SINGO, THE FLAMINGO
In 1967, when we learned that Margaret was going to give me a third child (didn’t know that it was to be a birthday gift, born on my September 4th birthday, Labor Dan, and the day before school started for the year. It is strange how our minds work. I just thought perhaps we had overspent on the $18,500 home we build in an upscale neighborhood in Greenfield, Indiana. In a panic and hoping to assist with finances, I decided to put my speech class project that had been the delight of so many first graders into a children’s book of my own creating. I thought that my being untrained as an artist needn’t discourage my attempts to put the whimsy into Singo’s pathetic story—which was my own biography in a way, never quite satisfied with myself and wishing to be something else. Incidentally, that home is now in the $150,000-200,000 range.
I think it was for my 70th birthday that Tammy took the very worn pages, once sewn together and sent, unsuccessfully, to Random House, and cleaned them up for self-publication as a surprise. It cleaned up well, although lots of the brush strokes were lost. I still think it is a darling book, and I use it as a special gift for special friends.

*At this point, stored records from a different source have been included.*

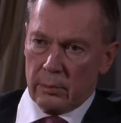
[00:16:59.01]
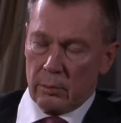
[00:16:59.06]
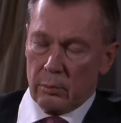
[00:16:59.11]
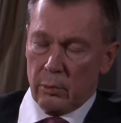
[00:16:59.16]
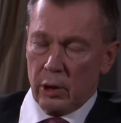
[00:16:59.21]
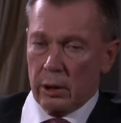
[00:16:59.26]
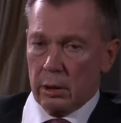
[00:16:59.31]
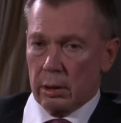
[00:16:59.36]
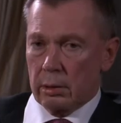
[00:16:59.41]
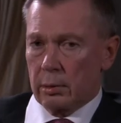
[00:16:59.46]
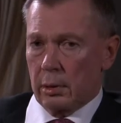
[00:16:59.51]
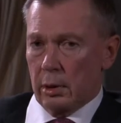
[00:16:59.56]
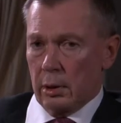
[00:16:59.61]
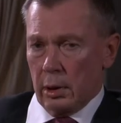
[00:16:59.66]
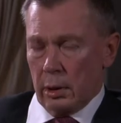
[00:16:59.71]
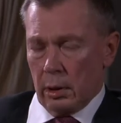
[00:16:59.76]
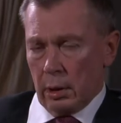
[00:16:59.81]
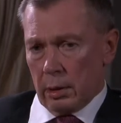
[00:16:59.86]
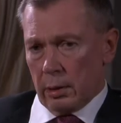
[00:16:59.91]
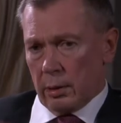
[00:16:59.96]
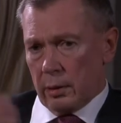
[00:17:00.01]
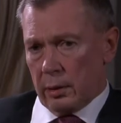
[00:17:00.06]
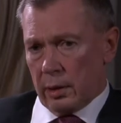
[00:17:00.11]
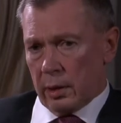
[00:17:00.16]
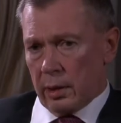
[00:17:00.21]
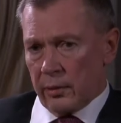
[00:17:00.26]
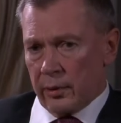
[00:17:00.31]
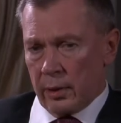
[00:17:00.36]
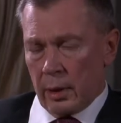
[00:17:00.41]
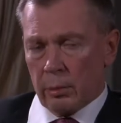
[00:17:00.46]
Well,
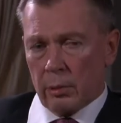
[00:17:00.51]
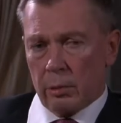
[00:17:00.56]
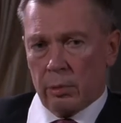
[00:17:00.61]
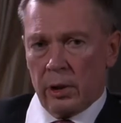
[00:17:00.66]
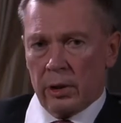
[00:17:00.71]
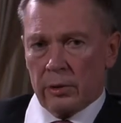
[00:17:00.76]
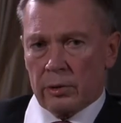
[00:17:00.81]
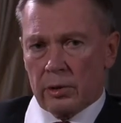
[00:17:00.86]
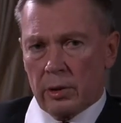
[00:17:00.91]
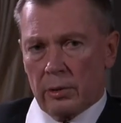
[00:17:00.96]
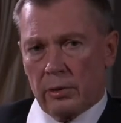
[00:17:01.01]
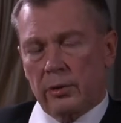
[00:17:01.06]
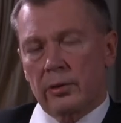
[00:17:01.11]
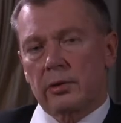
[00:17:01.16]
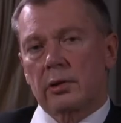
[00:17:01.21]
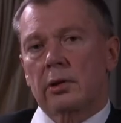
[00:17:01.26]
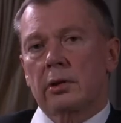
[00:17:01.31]
there are some questions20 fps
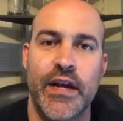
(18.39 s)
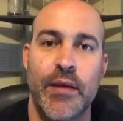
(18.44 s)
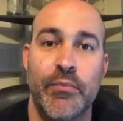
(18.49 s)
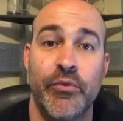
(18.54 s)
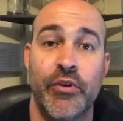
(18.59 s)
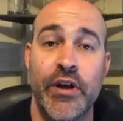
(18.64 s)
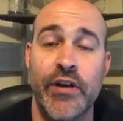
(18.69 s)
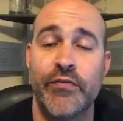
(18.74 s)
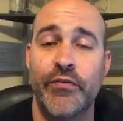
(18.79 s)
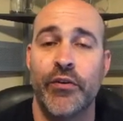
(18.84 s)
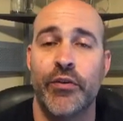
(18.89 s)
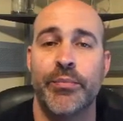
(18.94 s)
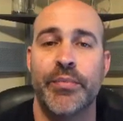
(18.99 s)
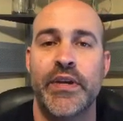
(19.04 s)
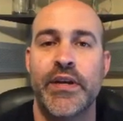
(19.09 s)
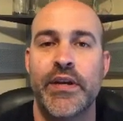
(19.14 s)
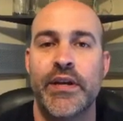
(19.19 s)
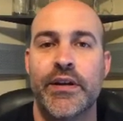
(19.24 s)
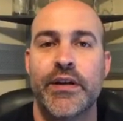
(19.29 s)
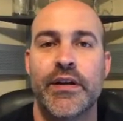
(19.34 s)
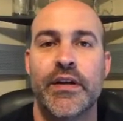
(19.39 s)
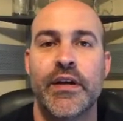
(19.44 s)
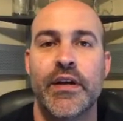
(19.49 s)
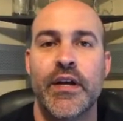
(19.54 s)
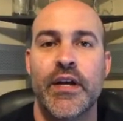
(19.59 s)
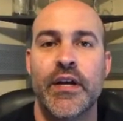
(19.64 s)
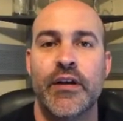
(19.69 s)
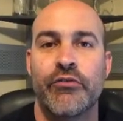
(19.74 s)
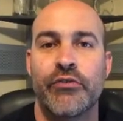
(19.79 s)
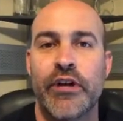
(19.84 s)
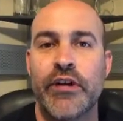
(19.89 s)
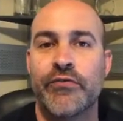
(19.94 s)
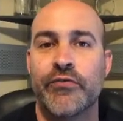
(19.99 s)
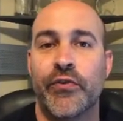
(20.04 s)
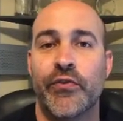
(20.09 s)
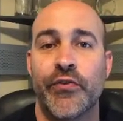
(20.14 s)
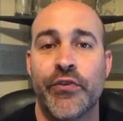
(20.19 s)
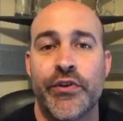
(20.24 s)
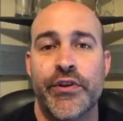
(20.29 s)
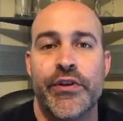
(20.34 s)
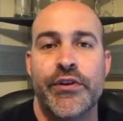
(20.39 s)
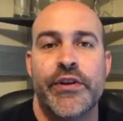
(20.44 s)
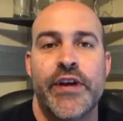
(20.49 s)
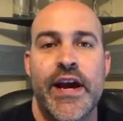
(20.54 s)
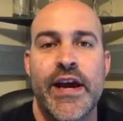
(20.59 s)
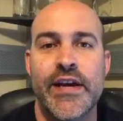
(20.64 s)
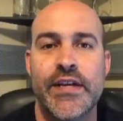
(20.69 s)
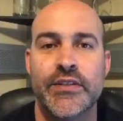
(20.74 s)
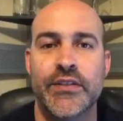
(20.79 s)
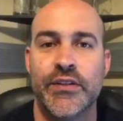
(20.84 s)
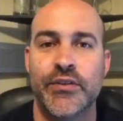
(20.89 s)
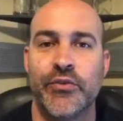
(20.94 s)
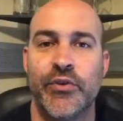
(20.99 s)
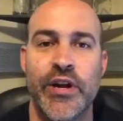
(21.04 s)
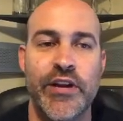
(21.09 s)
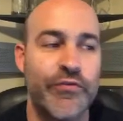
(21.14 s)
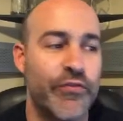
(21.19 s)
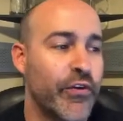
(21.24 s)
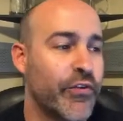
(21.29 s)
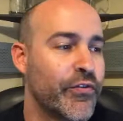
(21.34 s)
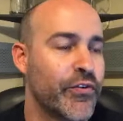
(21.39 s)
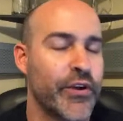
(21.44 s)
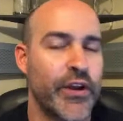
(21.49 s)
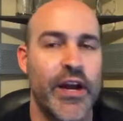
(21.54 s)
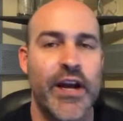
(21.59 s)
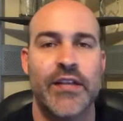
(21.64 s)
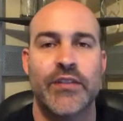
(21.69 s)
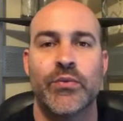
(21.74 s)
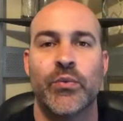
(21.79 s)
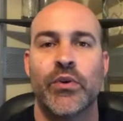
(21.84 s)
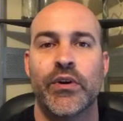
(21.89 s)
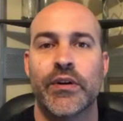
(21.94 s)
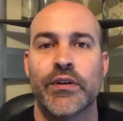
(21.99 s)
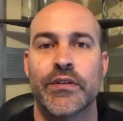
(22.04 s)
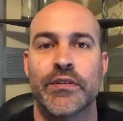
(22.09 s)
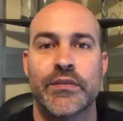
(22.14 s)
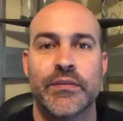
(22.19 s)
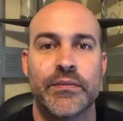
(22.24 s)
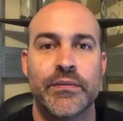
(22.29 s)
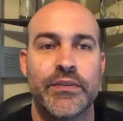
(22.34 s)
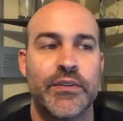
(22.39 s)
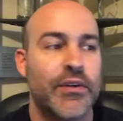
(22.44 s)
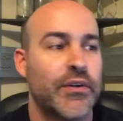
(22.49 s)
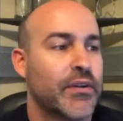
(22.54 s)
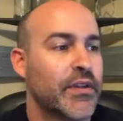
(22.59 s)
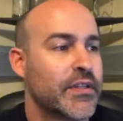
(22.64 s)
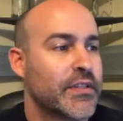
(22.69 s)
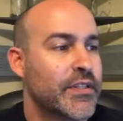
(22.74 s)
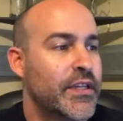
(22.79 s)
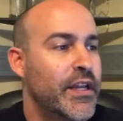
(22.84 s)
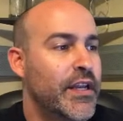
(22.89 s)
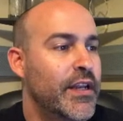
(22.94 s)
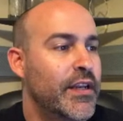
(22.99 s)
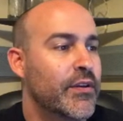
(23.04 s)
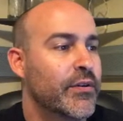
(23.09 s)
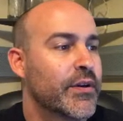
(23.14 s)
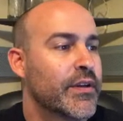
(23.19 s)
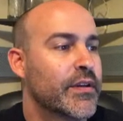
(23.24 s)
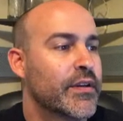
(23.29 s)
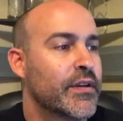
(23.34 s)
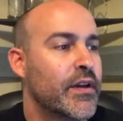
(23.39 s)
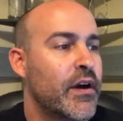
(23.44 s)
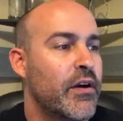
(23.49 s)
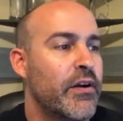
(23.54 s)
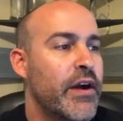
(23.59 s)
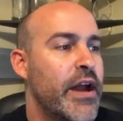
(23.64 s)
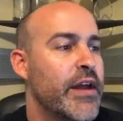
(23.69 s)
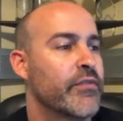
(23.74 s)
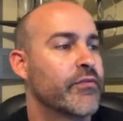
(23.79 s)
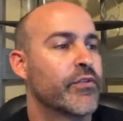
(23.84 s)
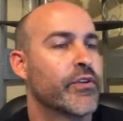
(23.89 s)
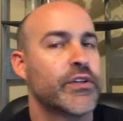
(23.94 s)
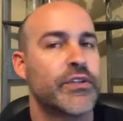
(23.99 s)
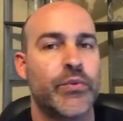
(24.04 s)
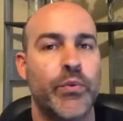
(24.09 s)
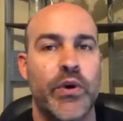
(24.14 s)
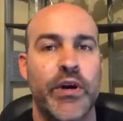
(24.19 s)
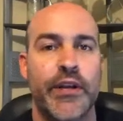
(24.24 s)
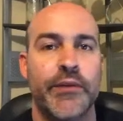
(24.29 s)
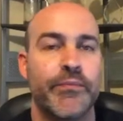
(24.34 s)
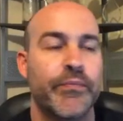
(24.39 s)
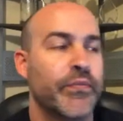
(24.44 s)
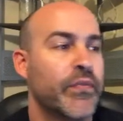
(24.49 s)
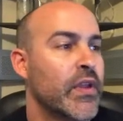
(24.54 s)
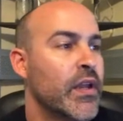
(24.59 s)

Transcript: I'm grateful to be here, grateful for you guys, and grateful for God's word. So let's get into it. All right, verse 1.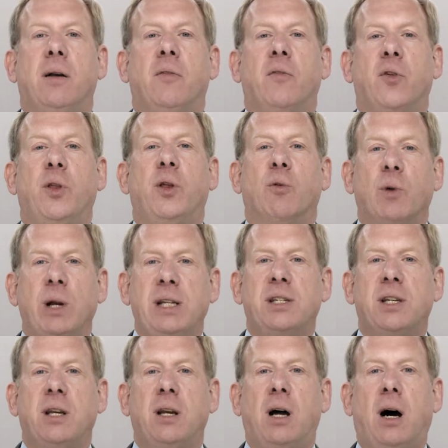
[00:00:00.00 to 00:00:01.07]
for the
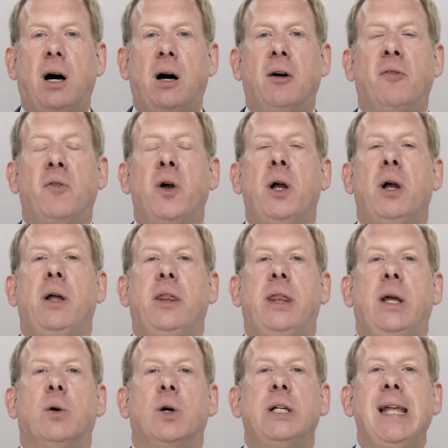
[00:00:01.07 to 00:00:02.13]
reason of
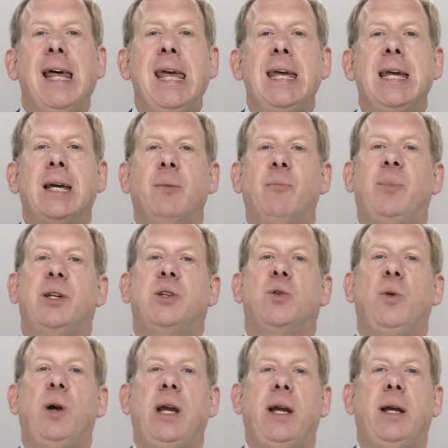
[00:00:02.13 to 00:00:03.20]
the link
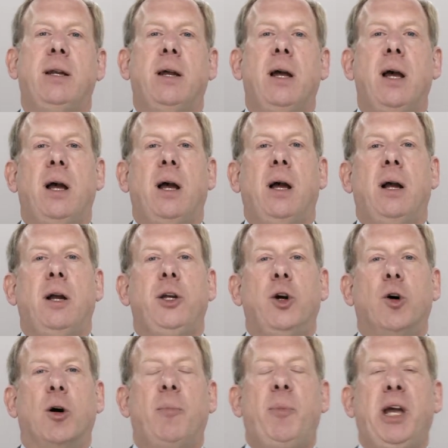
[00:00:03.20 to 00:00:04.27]
between
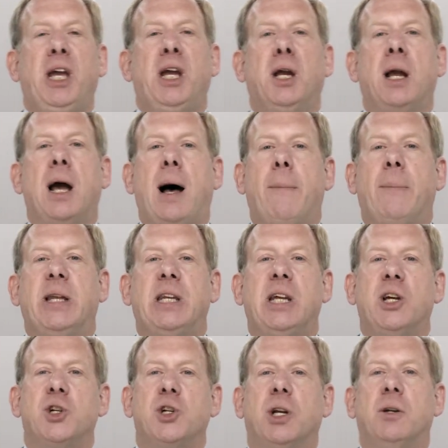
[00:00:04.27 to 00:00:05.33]
European
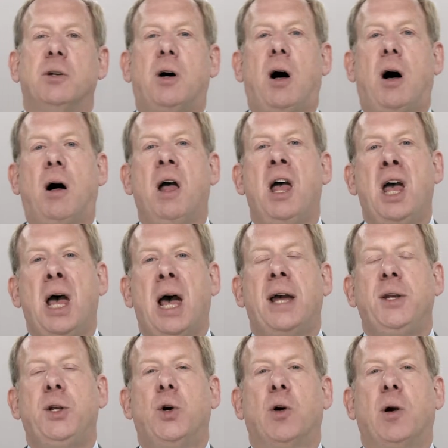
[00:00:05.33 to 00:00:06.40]
competition law
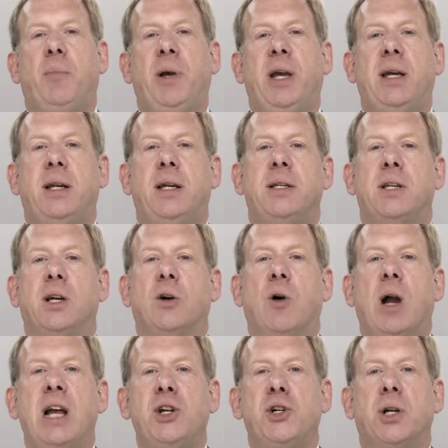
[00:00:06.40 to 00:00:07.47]
and European
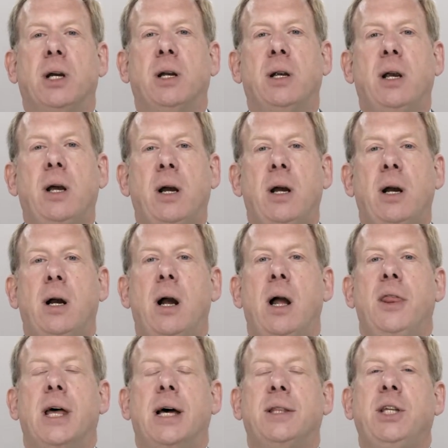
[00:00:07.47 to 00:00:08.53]
integration,
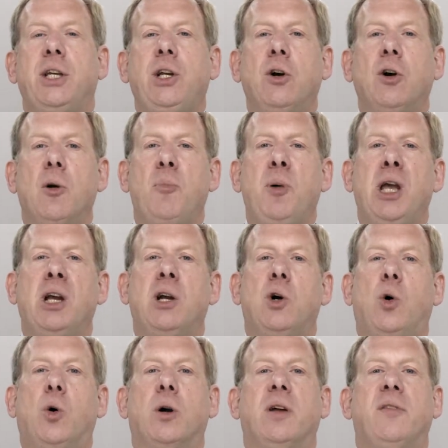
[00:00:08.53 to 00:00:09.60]
that the European
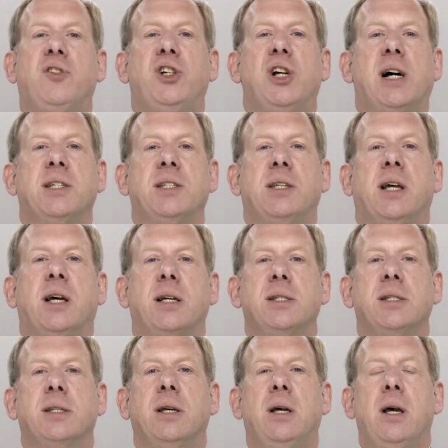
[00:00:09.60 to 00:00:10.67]
Court of
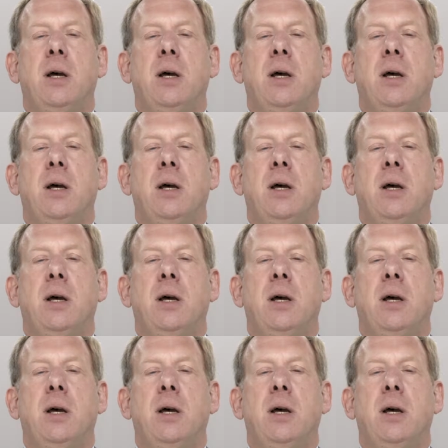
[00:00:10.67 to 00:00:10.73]
Justice,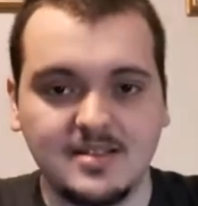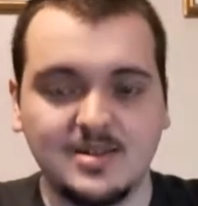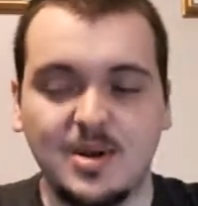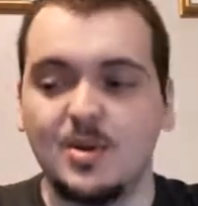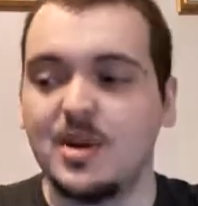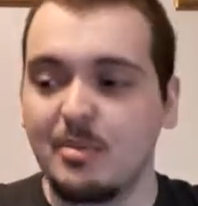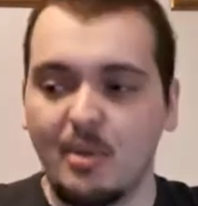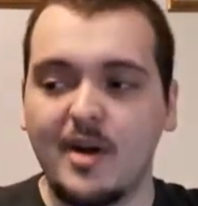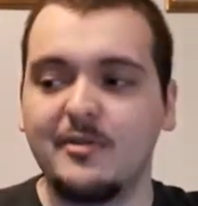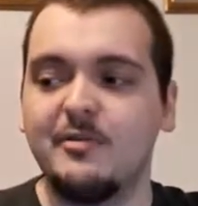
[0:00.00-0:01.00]
So number
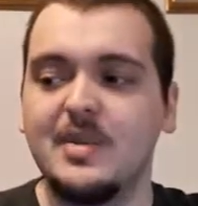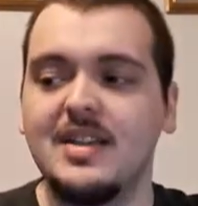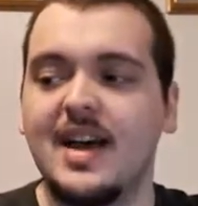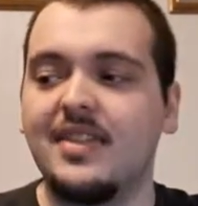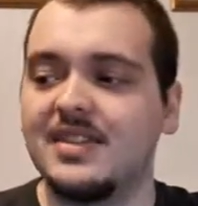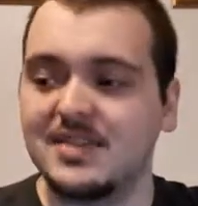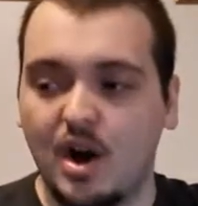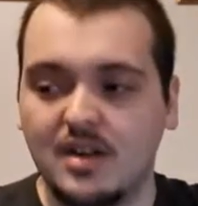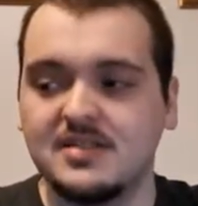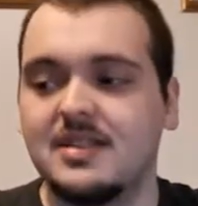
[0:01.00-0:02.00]
one for me that this
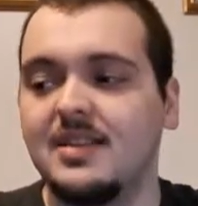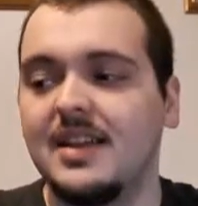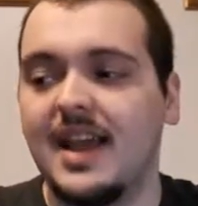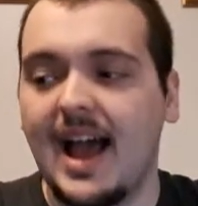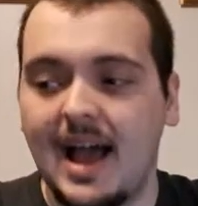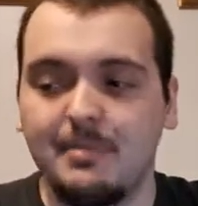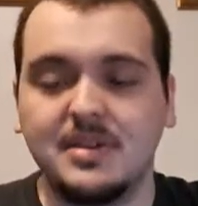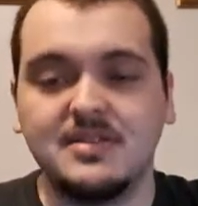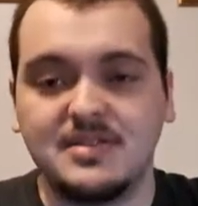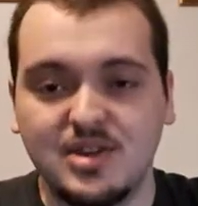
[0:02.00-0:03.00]
constantly
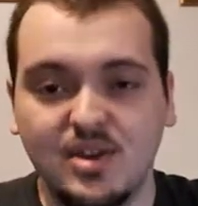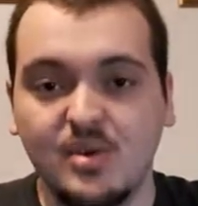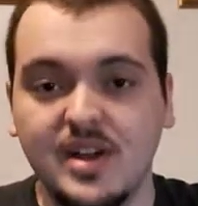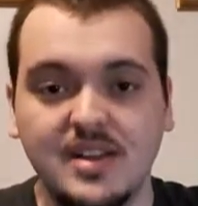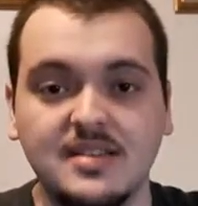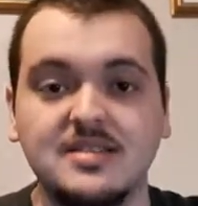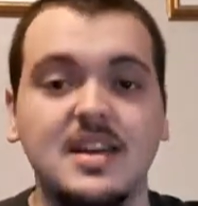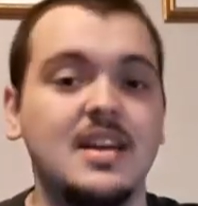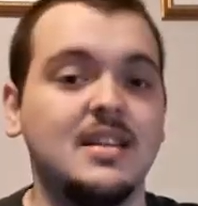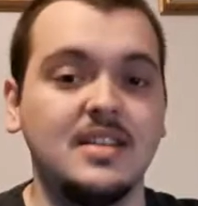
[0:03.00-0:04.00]
happens to is
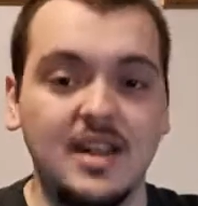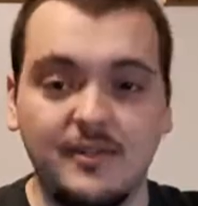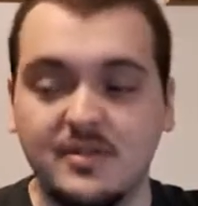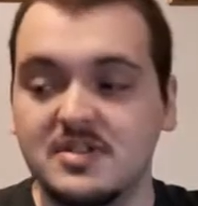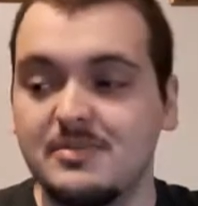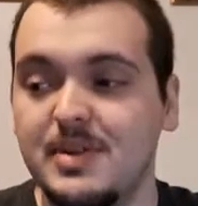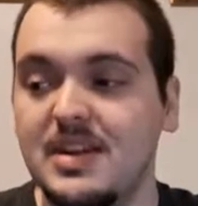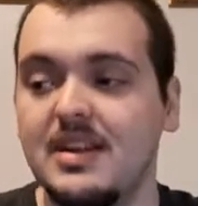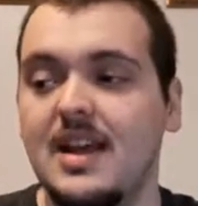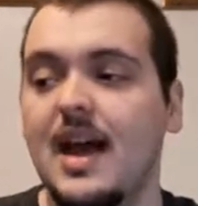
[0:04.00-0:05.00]
Need for Speed,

This week the book is on sale in hardback on lulu.com for $18.01. Lulu allows you to see and read the book without purchasing. Personally, I think the last page is overlong, but the number of pages was determined by examining (in 1967) books of Dr. Seuss and copying their format to make publishing by Random House more likely. When I had not heard from them in four months, I began to make phone calls to make sure the book, representing many hours of night labor while completing my MA at Ball State, was not lost forever. There were no copies, of course. Finally, someone gave me the right name to call, and her response was, “Oh, I remember that one. I passed on it. Don’t try to follow it! It is lying on someone’s desk pile, waiting.”
After the sixth month, it was returned with a rejection notice. No one has “found” it yet, but it’s out there. Take a look at it, please. Dr. Elizabeth Pilant, Ball State’s children’s lit specialist at that time, and its “most published” professor used it as a final exam for a few special students for a year or so, and I had used photo album corners to allow me to change the words on each page. When it got to the point that I could lift off the ‘patch’ and show that we were back to my original wordings, I pulled it and decided to trust myself.
AN EXPLANATION: Our lives have become quite busy lately, and with Tammy’s children here through the week, I find it hard to keep up the blog. I’ll try to get back to it. I thank you for following it.